I've experimented in all the different modes and it's more likely that my talent isn't up to the lens at the moment rather than the other way around.
However, I have shot some very nice and very sharp images. With practice I can see that this will be a nice lens to have in my backpack. As for quality, it seems fairly solid to me - what do you expect for sub £100? Noise is fairly minimal too. For those that complain it's a bit like Jeremy Clarkson commenting on a Ford Mondeo after spending all day driving a Lambo...they are what they are.
Despite the plastic construction, the lens feels solid and well built and I think it actually looks pretty good on my EOS 500D camera.
The F1.8 aperture is very fast making it simple to take indoor pictures in relatively poor lighting. I have also taken a few star field and constellation shots using this lens and have been really pleased with the results even in the terrible light pollution where I live.
The depth of field is very shallow and it gives great background blurring "bokeh".
Focusing speed is fine - I really have not noticed any significant delay in focusing at all.
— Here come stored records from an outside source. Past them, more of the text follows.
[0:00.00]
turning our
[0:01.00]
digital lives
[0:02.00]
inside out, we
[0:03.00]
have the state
The focusing motor is slightly noisy, but again not really something that I notice unless I think about it.
The only negative is that because of the crop factor on my EOS 500D, 50mm can sometimes be a little too long for indoors especially in a small room.
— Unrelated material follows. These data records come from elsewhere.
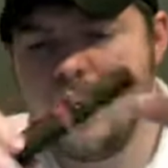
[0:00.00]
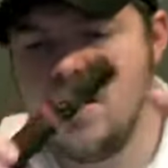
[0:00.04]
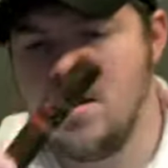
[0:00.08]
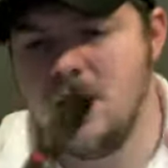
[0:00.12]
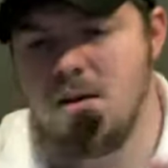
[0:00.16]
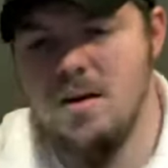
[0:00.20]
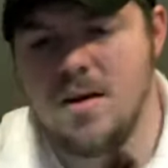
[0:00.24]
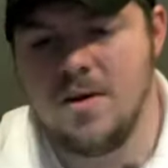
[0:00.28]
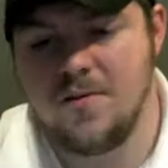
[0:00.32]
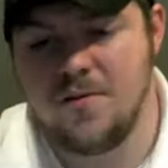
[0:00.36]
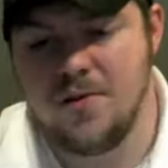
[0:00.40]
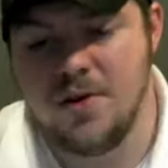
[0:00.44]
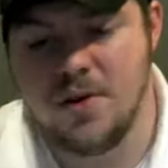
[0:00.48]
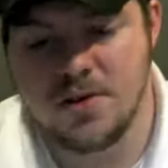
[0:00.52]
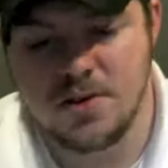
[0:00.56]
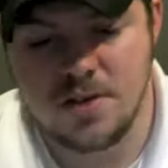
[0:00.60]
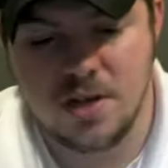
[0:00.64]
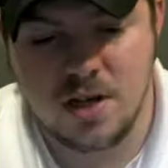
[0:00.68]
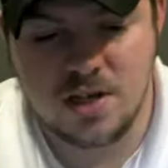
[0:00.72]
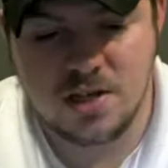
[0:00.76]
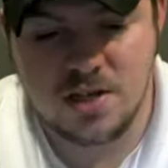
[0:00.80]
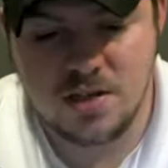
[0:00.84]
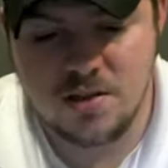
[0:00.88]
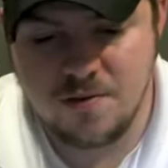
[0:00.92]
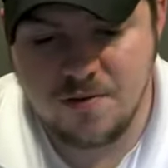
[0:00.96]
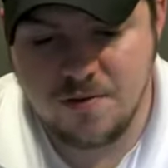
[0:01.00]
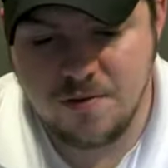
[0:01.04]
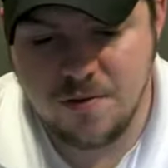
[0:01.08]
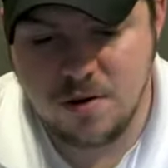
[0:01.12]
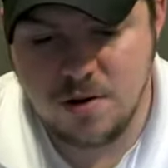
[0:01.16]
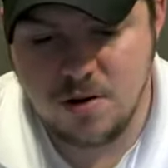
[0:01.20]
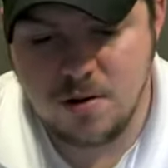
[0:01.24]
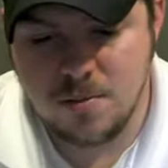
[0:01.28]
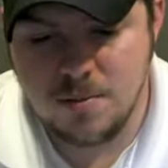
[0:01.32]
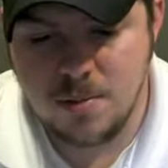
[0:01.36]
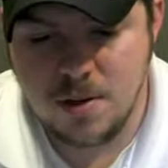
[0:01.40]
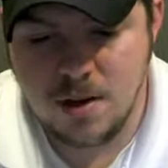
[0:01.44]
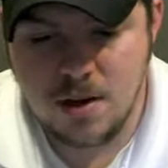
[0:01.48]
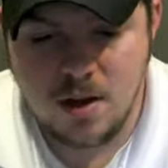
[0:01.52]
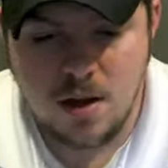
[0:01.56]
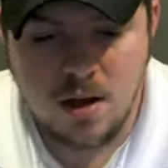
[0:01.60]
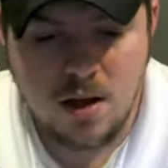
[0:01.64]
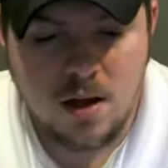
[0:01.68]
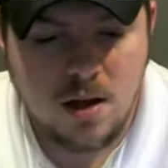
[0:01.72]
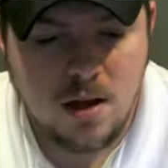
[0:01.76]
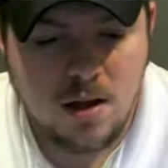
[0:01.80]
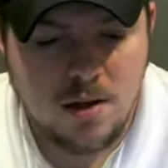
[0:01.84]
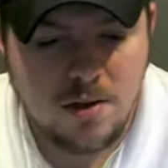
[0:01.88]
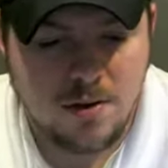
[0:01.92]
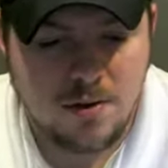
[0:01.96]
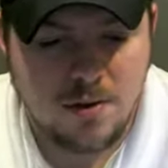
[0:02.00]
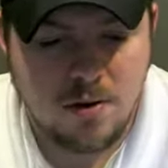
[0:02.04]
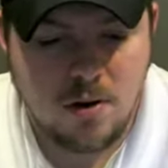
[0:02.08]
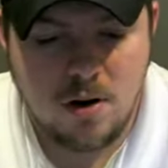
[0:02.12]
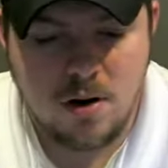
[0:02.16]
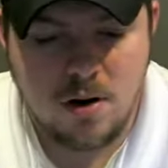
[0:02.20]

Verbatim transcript: it feels nice and firm. There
Overall: 5 stars - For the price this lens is unbeatable and it definitely deserves a place in your camera bag.
It produces sharp (spot-on focus) images at all of its aperture settings.
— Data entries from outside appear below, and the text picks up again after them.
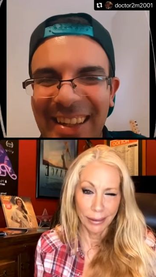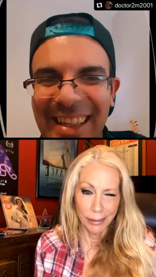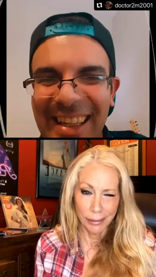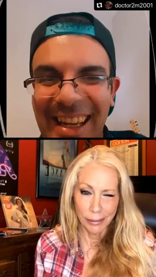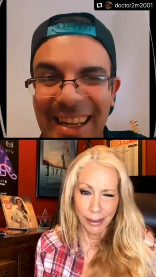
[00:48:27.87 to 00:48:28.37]

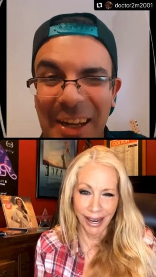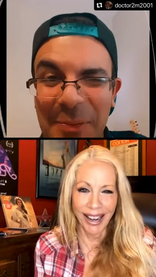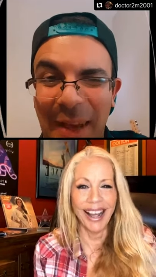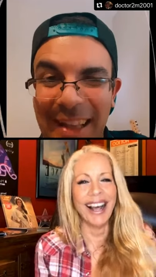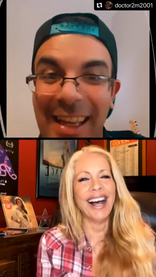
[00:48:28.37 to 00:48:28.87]
Speaker 1: yeah, not
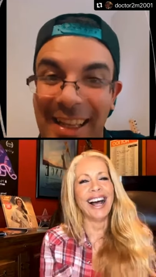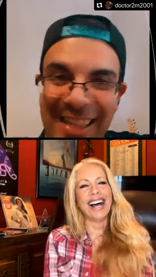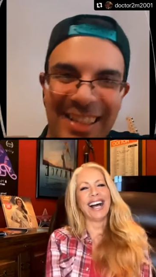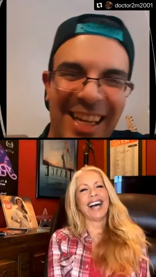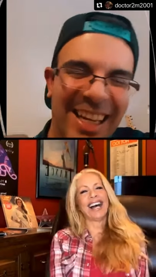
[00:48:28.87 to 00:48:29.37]
bad. Yeah, that's.
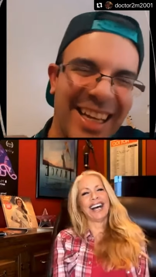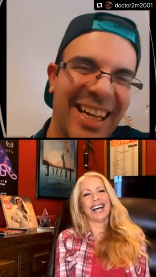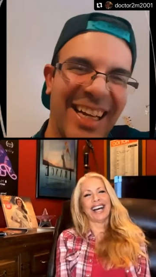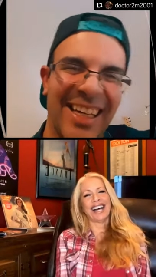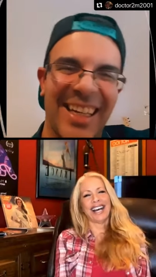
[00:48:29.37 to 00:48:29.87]

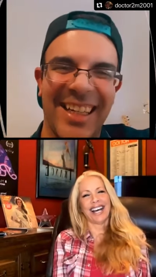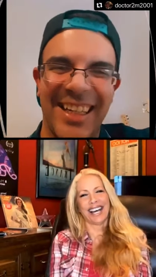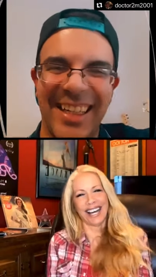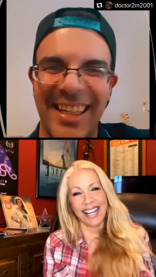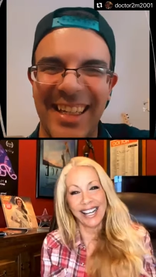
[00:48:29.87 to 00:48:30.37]

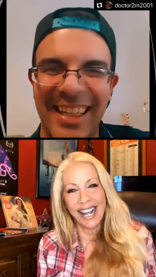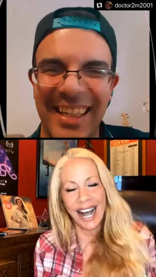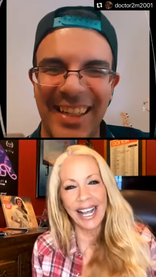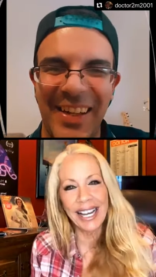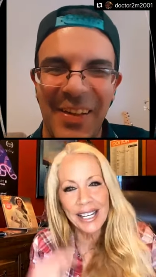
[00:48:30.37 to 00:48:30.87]

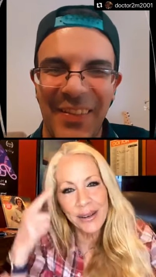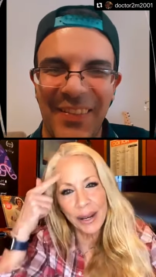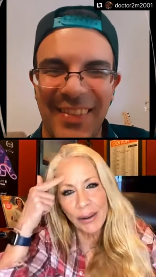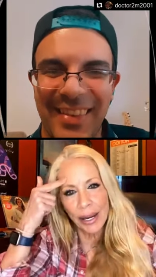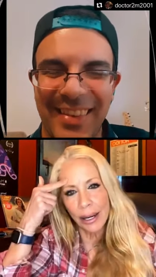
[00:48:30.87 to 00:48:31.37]
Speaker 2: I can't do it.
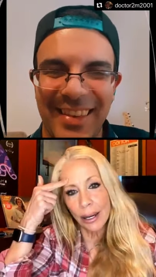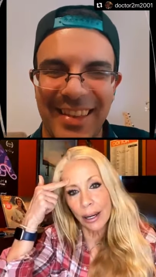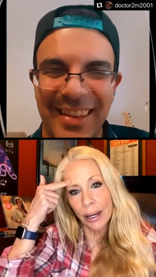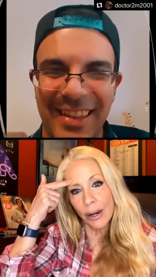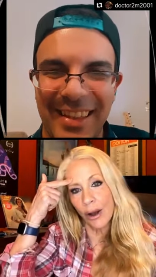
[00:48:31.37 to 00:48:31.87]
Wait,
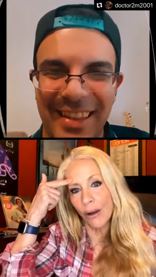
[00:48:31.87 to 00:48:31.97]
no,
It is a very bright lens, which means it lets a lot of light into the camera. More light makes better pictures, and also makes it easier for the Auto-focus system to lock on accurately.
There is no discernable distortion as far as I can see (I have a 400D with an APS-C sensor).
It is light, which helps to reduce camera wobble.
It advertises macro capability and you can indeed get quite close to subjects (45cm - just under 18 inches) and still focus. This does give quite useful magnification of subjects such as flowers.
Optically, there are no disadvantages to this lens.
The price is bargain basement, and a complete surprise given the quality of the images. I cannot think of another lens that you can buy (with auto-focus) for the same price, never mind the quality.
Some general points about this type of lens. 50mm is the same field of view as our eyes, which is why it is a standard lens. This means the "distortion" due to perspective in pictures taken with his lens, is the same with this lens as a real-world view (in other words, if you look up at a tall building the sides will merge together at the same angle in the photo as your eyes will see). The 1.6x "magnification" that you get with the APS-C (300D to 550D range, 1000D, 30D to 50D range, etc.) is more correctly a crop factor, its the same as taking a picture using film and then physically cutting out the centre of the picture. 50mm times 1.6 crop factor means it has a similar field of view as an 80mm lens, which puts it firmly in the portrait range.
There is very little to criticise.
It does look flimsy and plasticky and I suppose if you drop it it will break, but I don't think many lens will survive that treatment, they will still be useless even if they don't break into quite as many pieces. So I would ignore those comments - I haven't actually seen one from someone who has broken theirs!
The manual focus ring is a bit small fiddly. However its so bright its hardly a disadvantage. The only time I used it in MF was on a tripod, with cheap extension tubes so the AF didn't work (I was "digitising" some old slides). You are less likely to use this lens in MF due to the type of pictures you will take for its focal length.
Using this lens I have captured some stunning photos - look for them on flickr as part of the knutty.knights.
I cannot find any reason at all, no matter how slim, why you would not want to buy this lens. Be happy. Buy it.